[AVAILABLE DATA]:

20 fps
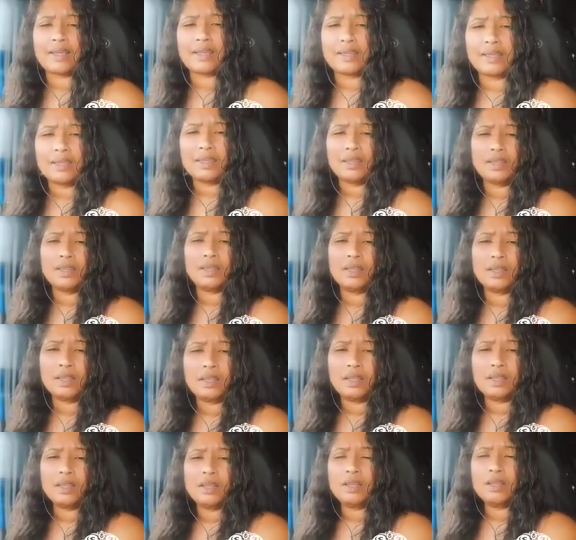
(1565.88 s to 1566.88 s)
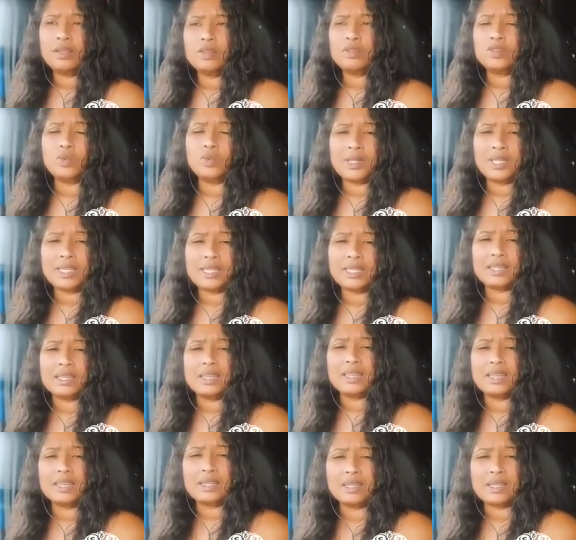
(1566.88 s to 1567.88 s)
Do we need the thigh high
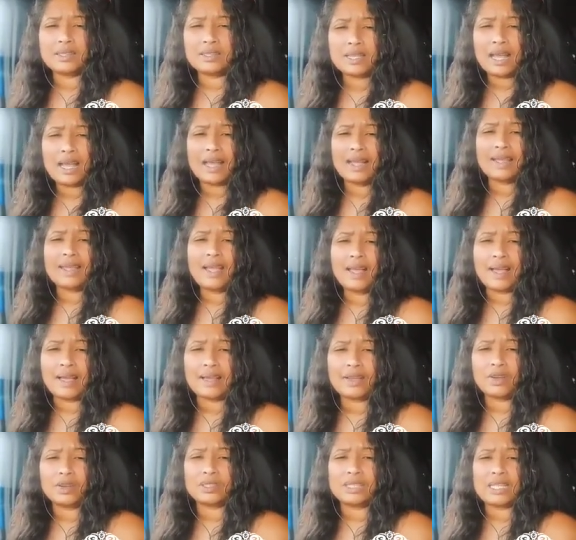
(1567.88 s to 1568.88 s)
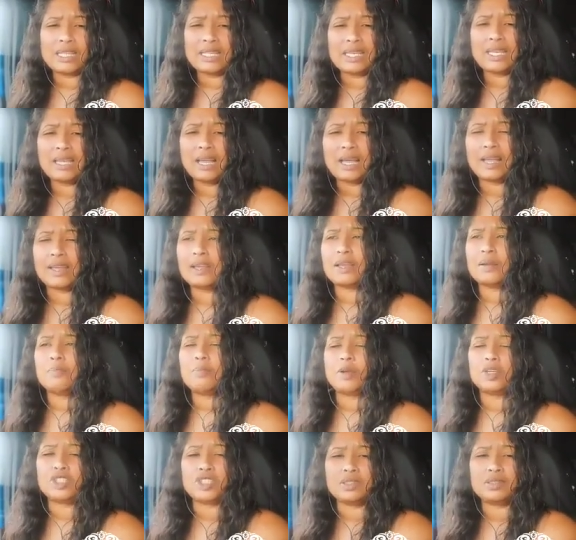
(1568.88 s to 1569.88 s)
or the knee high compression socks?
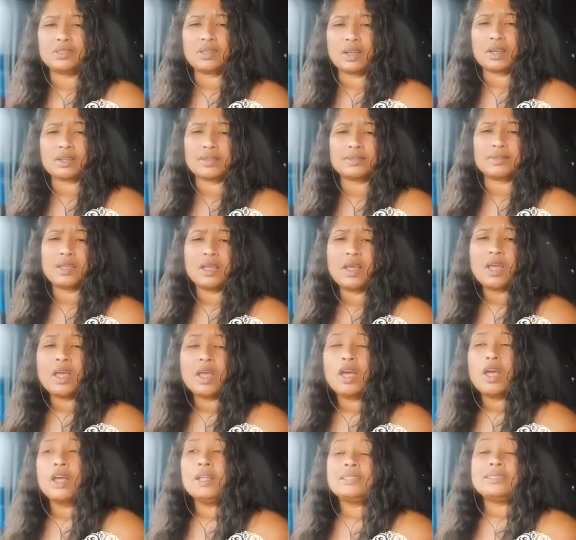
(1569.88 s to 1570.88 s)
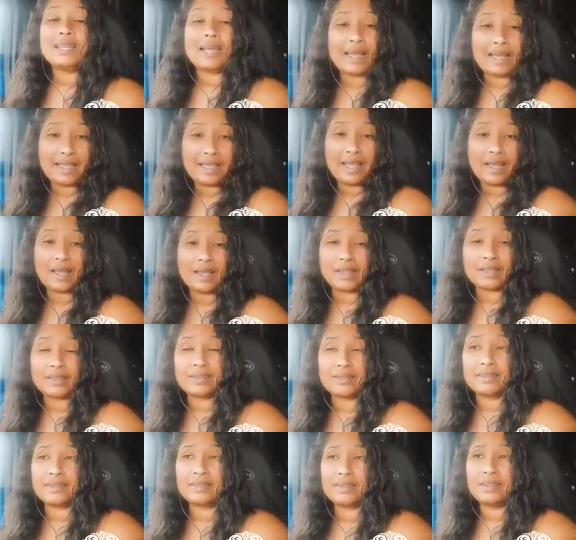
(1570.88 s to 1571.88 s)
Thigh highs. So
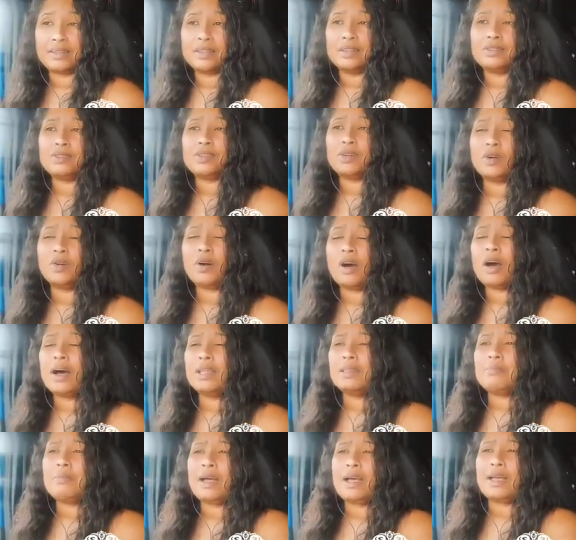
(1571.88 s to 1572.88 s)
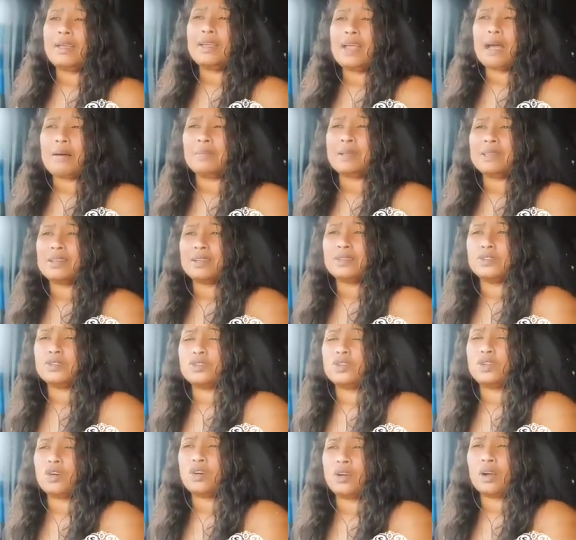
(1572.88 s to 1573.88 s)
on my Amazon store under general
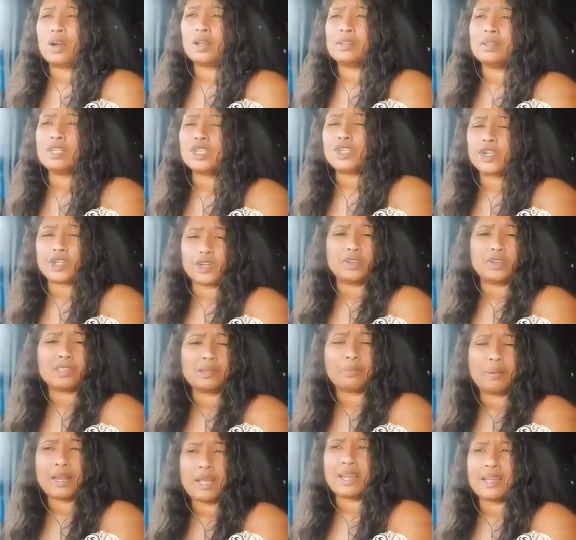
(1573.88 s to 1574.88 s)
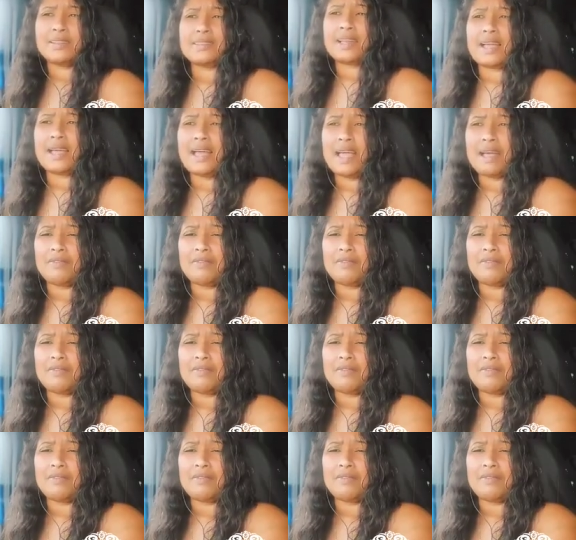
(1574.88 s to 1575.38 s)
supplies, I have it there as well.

[BRIEF]:
Would you provide an exact, picture-free copy of the data above?

[ANSWER TO THIS TASK]:
20 fps
(1565.88 s to 1566.88 s)
(1566.88 s to 1567.88 s)
Do we need the thigh high
(1567.88 s to 1568.88 s)
(1568.88 s to 1569.88 s)
or the knee high compression socks?
(1569.88 s to 1570.88 s)
(1570.88 s to 1571.88 s)
Thigh highs. So
(1571.88 s to 1572.88 s)
(1572.88 s to 1573.88 s)
on my Amazon store under general
(1573.88 s to 1574.88 s)
(1574.88 s to 1575.38 s)
supplies, I have it there as well.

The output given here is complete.